One of the possible response actions when a threat is detected is to quarantine the file.
Quarantine is a special local repository on a device with an EPP application that supports Kaspersky Endpoint Detection and Response Optimum functionality. It is intended for storing files that are probably infected by viruses or cannot be disinfected when detected. Quarantined files are stored on the protected device in an encrypted form and therefore do not compromise its security.
You can quarantine a file manually or configure automatic quarantining of a file as a result of alert response actions.
For details on Quarantine, refer to the Kaspersky Endpoint Security for Windows Help, Kaspersky Endpoint Security for Mac Help, and Kaspersky Endpoint Security for Linux Help. You can also quarantine a file from the alert details window.
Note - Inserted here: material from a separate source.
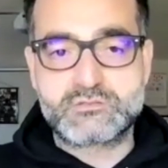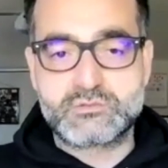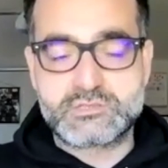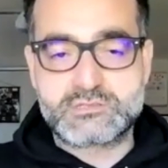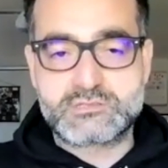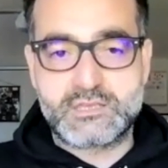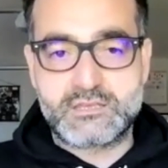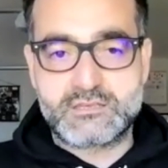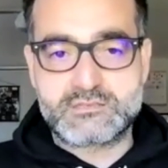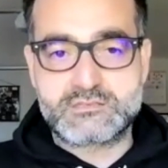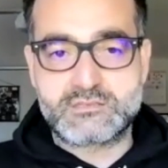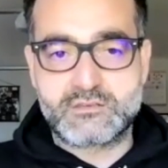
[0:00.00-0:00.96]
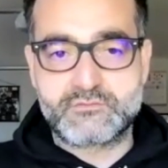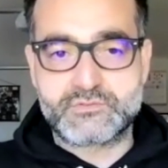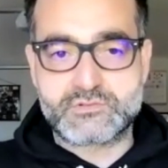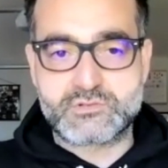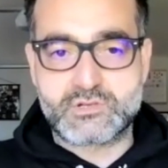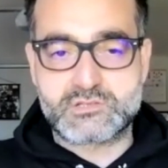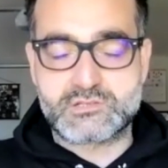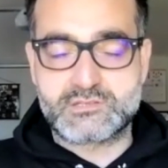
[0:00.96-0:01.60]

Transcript: to its existing infrastructure.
This functionality is supported by Kaspersky Endpoint Security for Linux 12.2 or later.
If Kaspersky Endpoint Security for Windows 11.10.0 or later or Kaspersky Endpoint Security for Mac 12.1 or later is installed on the organization's computers, this response action is not available for System Critical Objects (SCOs). SCOs include files required for the operation of the operating system and Kaspersky Endpoint Security.
In Kaspersky Endpoint Security for Mac 12.2 or later, this response action is available even if the file is an SCO. We recommend that you use this functionality with caution. By default, this response action is disabled for SCOs, as in the previous versions of Kaspersky Endpoint Security for Mac.